PROMPT =>
Set down, unchanged, the line holding "(1.20 s to 1.50 s)" and all lines that follow it to the end of the material, leaving pictures out.

STORED DATA =>
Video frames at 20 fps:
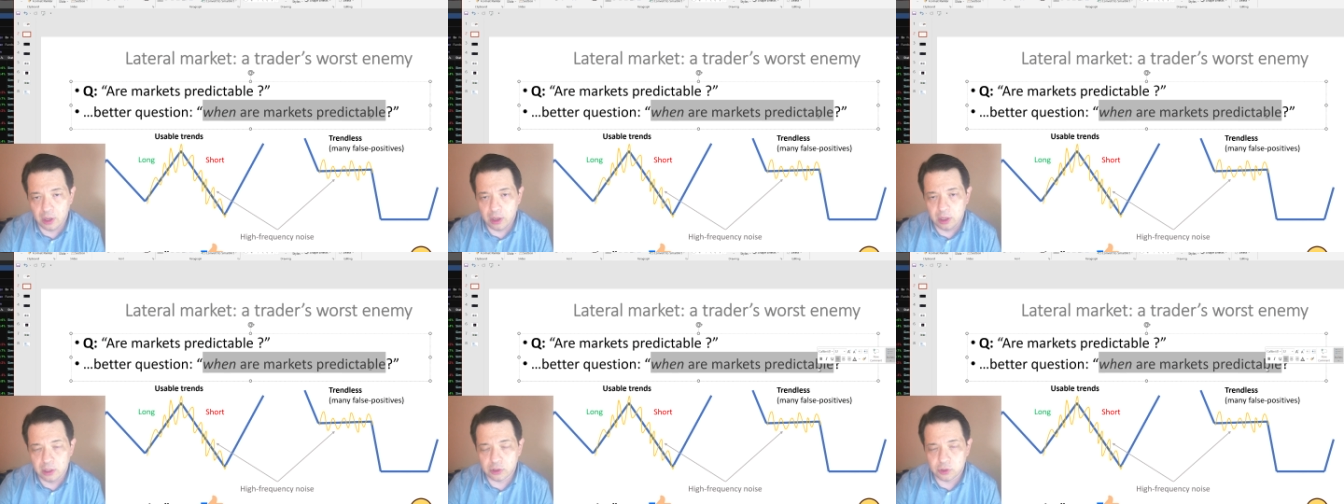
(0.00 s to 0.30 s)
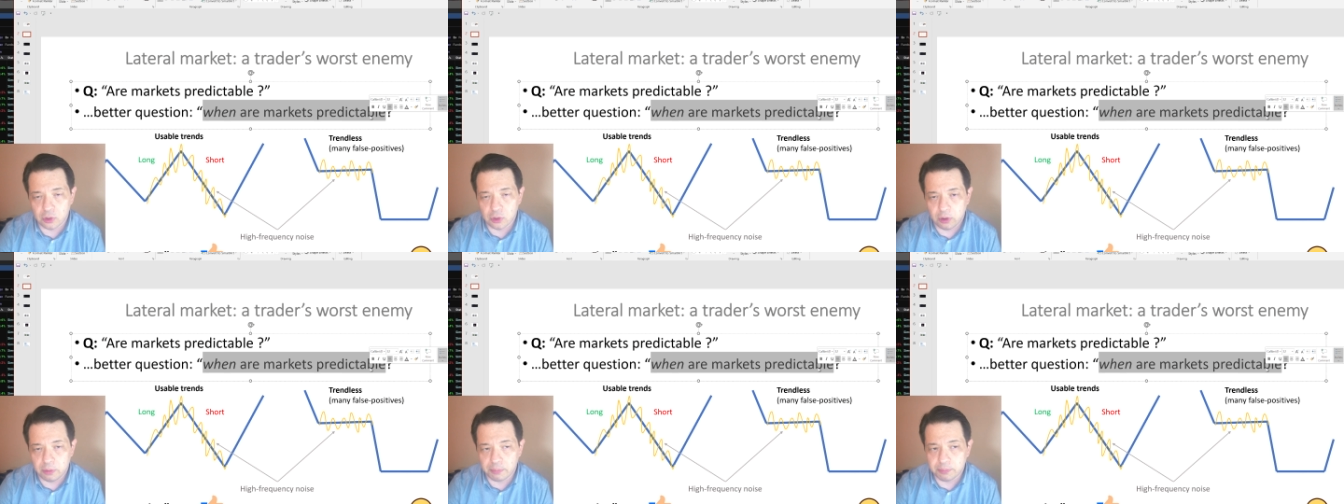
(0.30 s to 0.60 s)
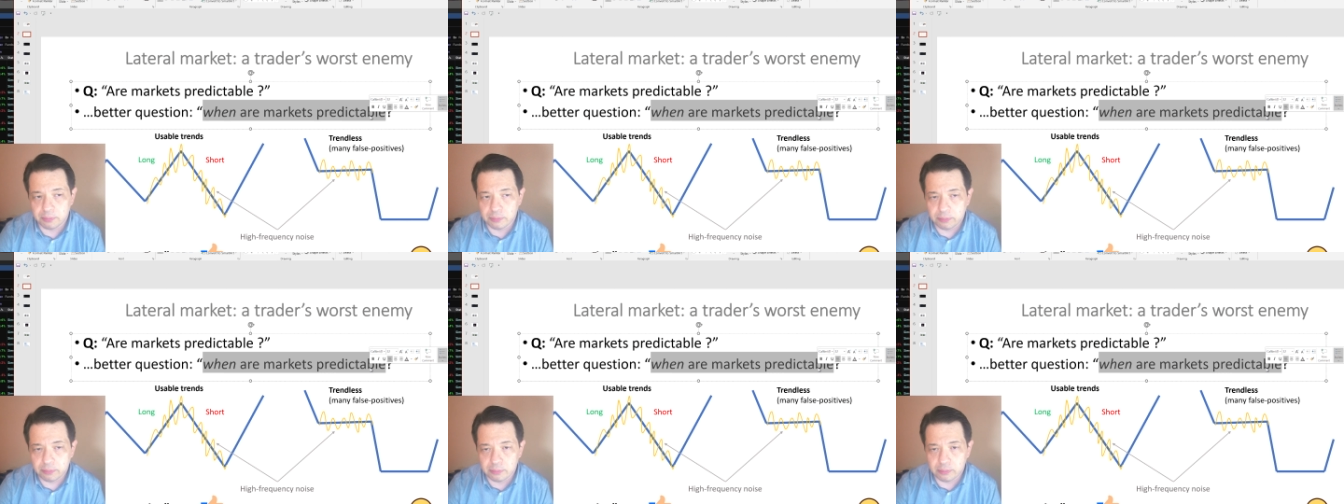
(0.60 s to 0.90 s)
So
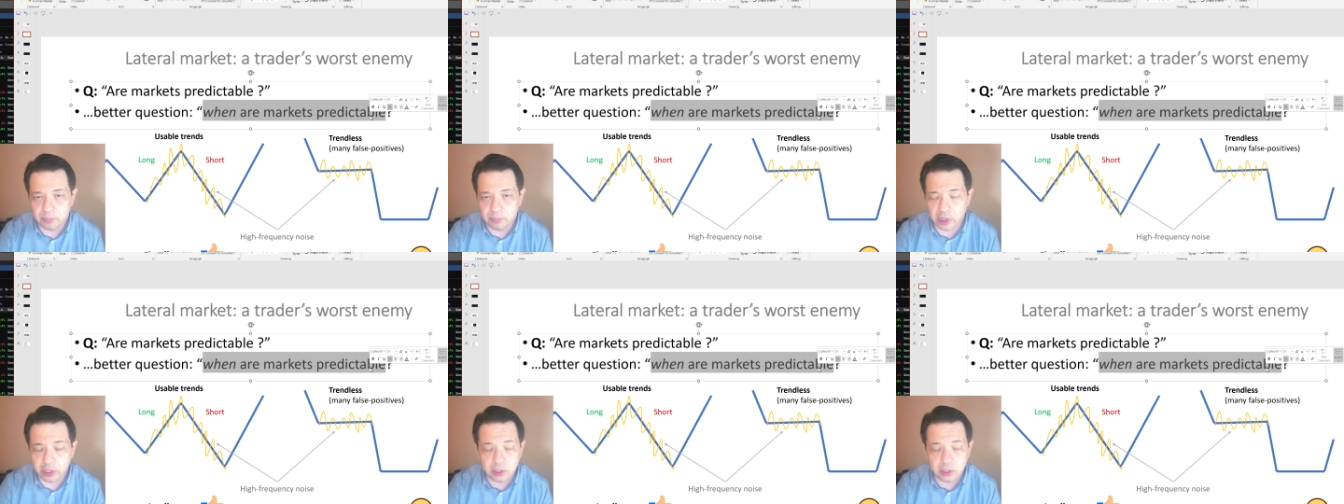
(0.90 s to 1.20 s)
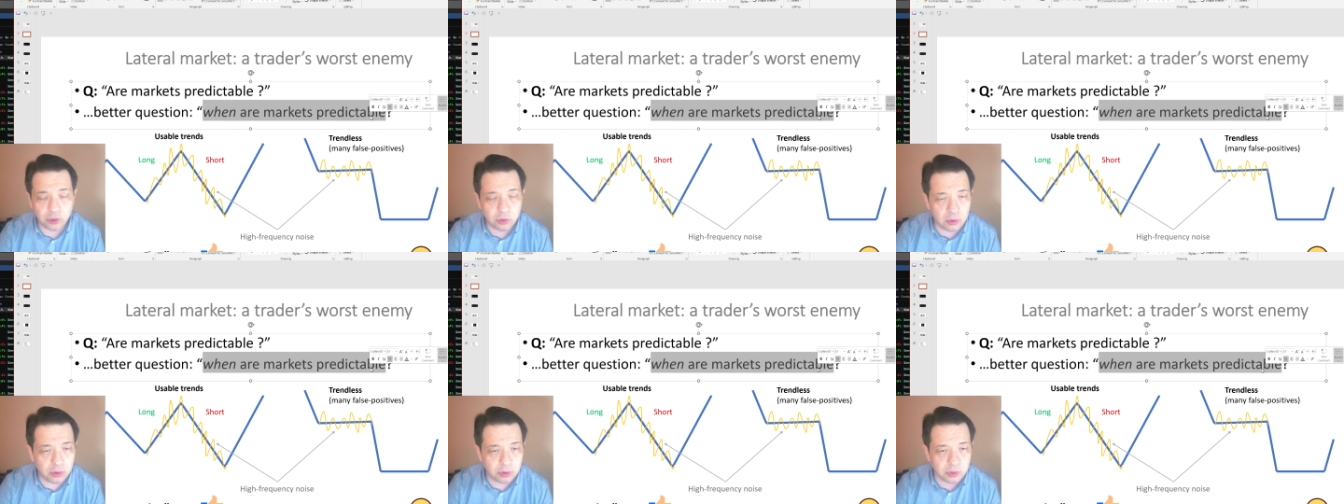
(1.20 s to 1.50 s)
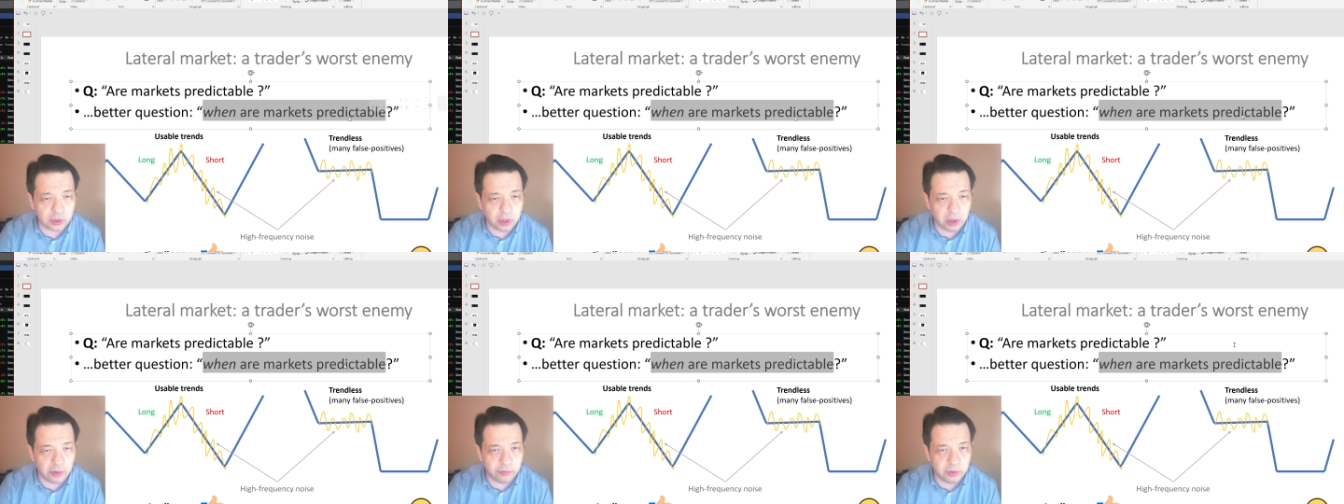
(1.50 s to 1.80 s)
markets, of course,
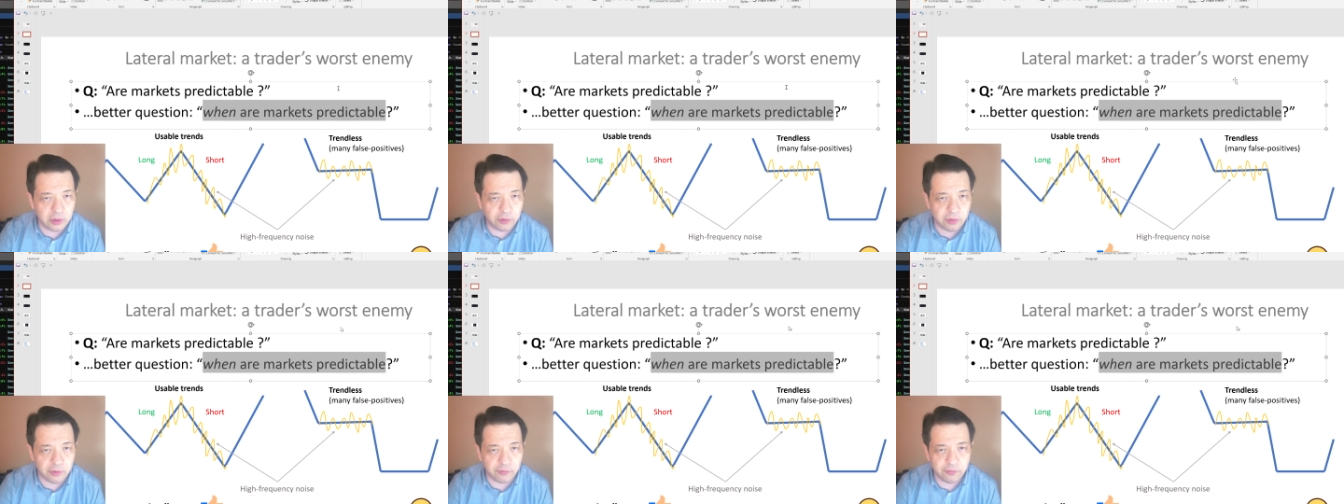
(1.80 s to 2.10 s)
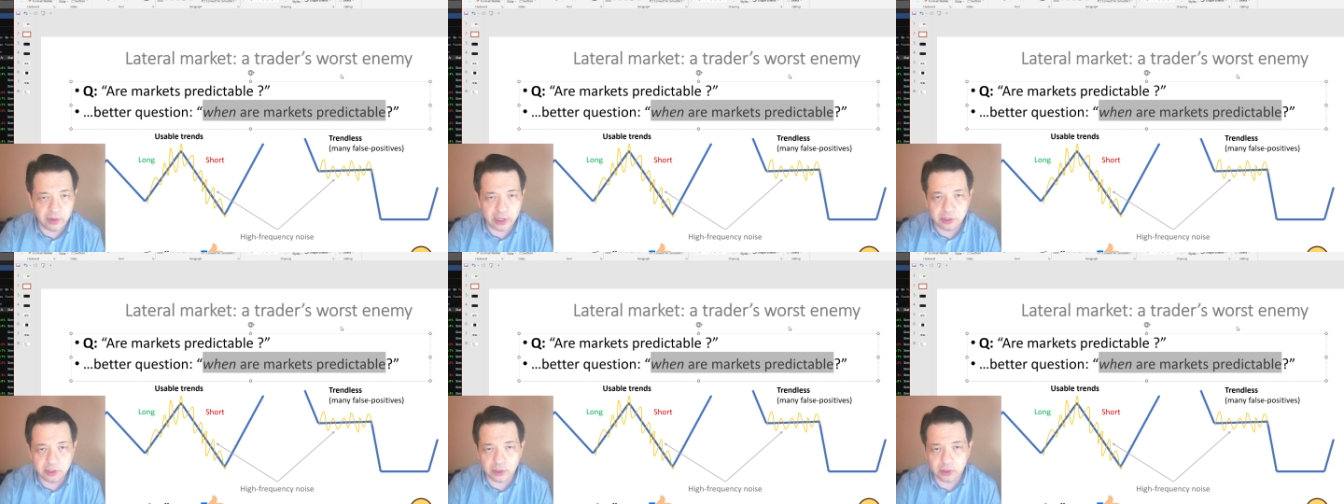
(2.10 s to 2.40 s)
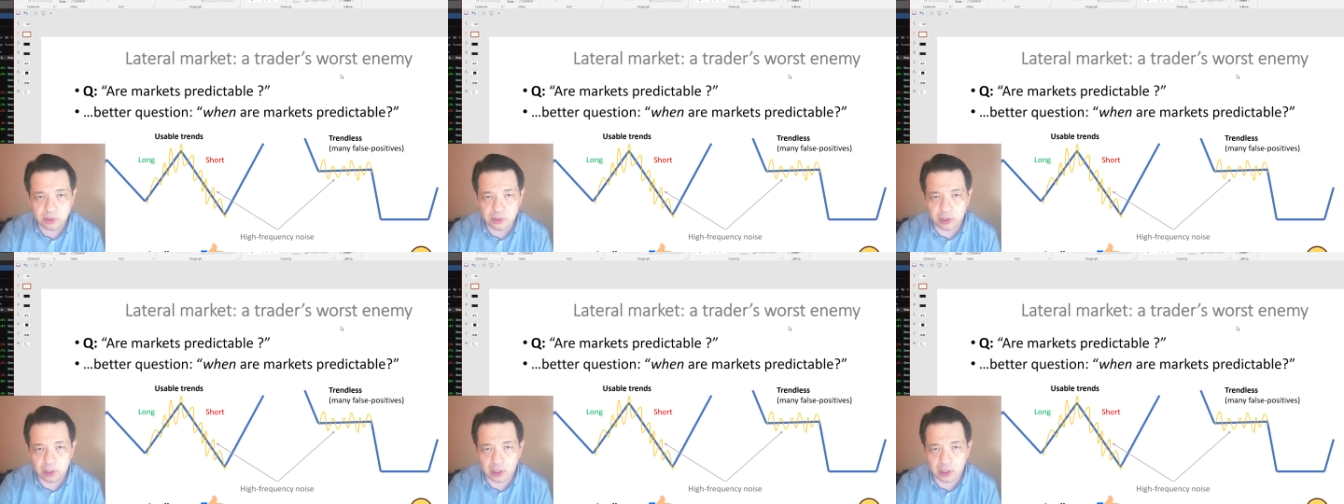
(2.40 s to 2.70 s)
they have different phases.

SOLUTION TO THIS EXERCISE =>
(1.20 s to 1.50 s)
(1.50 s to 1.80 s)
markets, of course,
(1.80 s to 2.10 s)
(2.10 s to 2.40 s)
(2.40 s to 2.70 s)
they have different phases.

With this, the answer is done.